Faulty drug tests sending thousands to jail each year
Posted July 15
A drug test commonly used by police officers on roadside stops may be sending people to jail based on erroneous results.
ProPublica released an investigation Thursday that shows the $2 drug tests many police officers use is easily misinterpreted and prone to errors. The report said that 74 percent of those convicted of illegal drug possession in Harris County, Texas, did not have any drugs at the time of their arrest and that “scores of them have yet to learn they’ve been proven innocent.”
In 2015, Harris County wrongfully convicted and subsequently exonerated one person for murder and 42 for possessing drugs. The county accounted for one-third of all exonerations in the United States last year, according to The Washington Post.
The investigation also found that many people arrested for a positive drug test will plead guilty to prevent staying in jail any longer, and judges often accept the plea before an official lab report can be done to verify the drug test. Of the 300 cases ProPublica investigated, more than half of those who were proven innocent pleaded guilty less than eight days after their arrest. Some have spent as many as 13 years with the conviction on their record.
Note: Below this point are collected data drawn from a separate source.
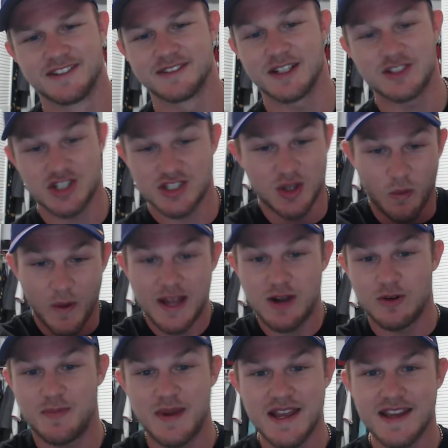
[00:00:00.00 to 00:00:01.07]
That's just the way it
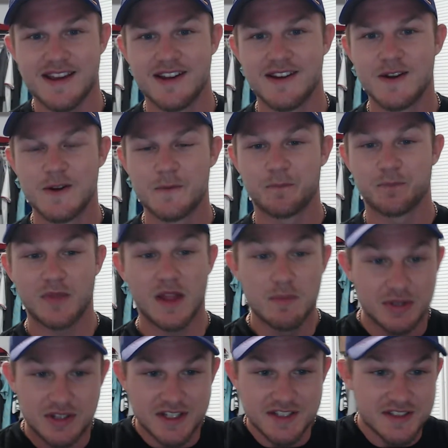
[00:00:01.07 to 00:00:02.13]
would be.
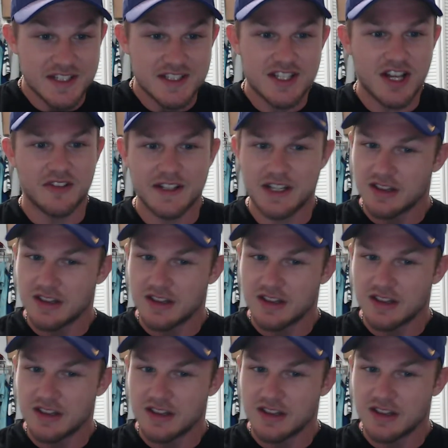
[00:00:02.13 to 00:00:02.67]
But doesn't that sound like a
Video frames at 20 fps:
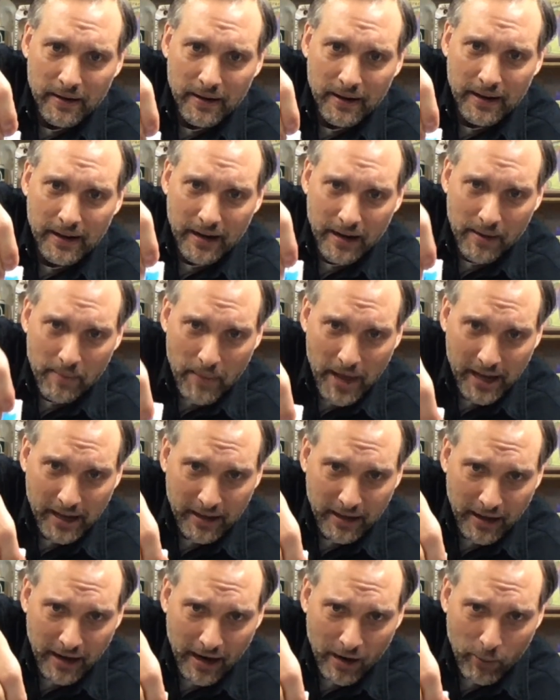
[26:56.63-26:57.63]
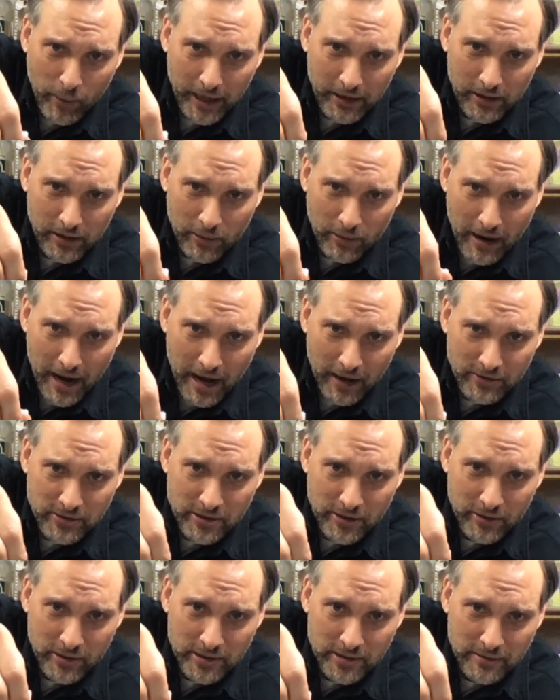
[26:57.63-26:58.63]
and I wiggle it around so
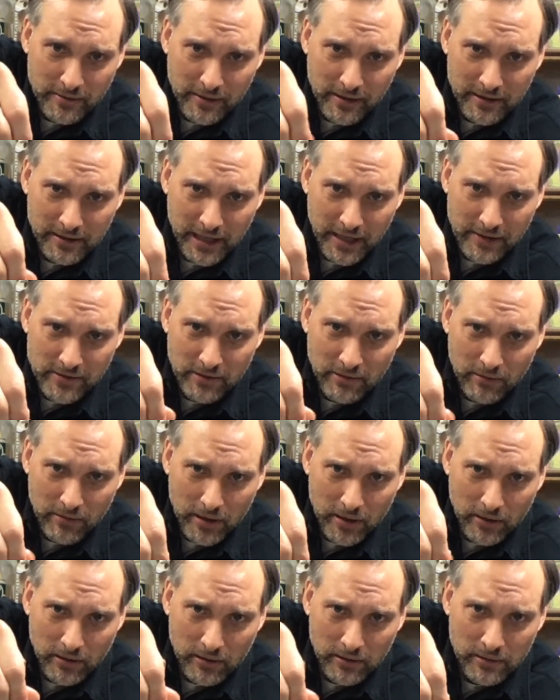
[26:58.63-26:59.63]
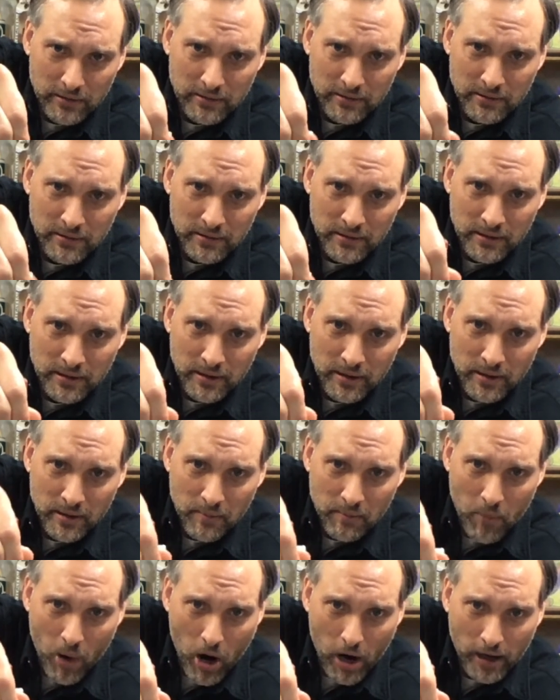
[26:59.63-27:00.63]
it leaves a little
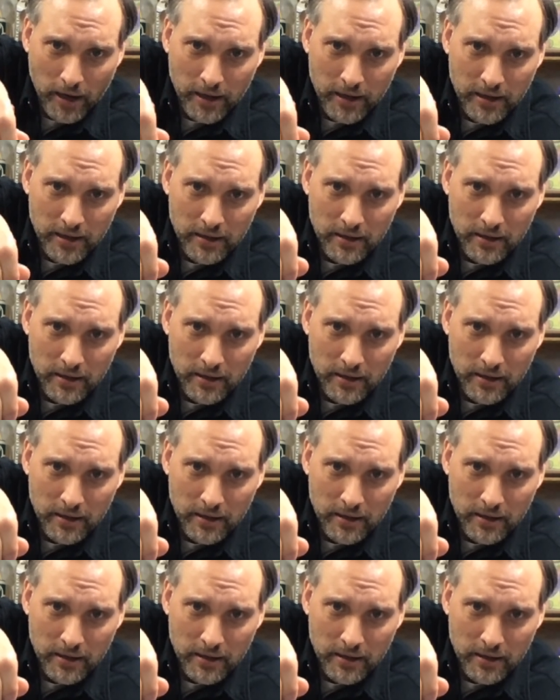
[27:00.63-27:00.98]
mark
Among those arrests, ProPublica found numerous disparities based on race, gender and age. In Houston, 60 percent of individuals wrongfully convicted for illegal drug possession were black, despite representing only 23 percent of city’s population. Fifty-five percent of those convicted were in their early 20s or 30s, leading to limited school and work opportunities. And nearly 84 percent of those wrongfully convicted were men.
There is currently no federal regulation of the drug tests, according to the investigation. And though there’s no exact number of how many wrongful drug convictions there are nationally, ProPublica was able to find error rates for a few other precincts beyond Harris County.
In Las Vegas, for example, 33 percent of cocaine field tests conducted between 2010 and 2013 were false positives. And in Florida, 21 percent of methamphetamine tests were wrong — mostly because police officers misunderstood the labeling on the drug tests.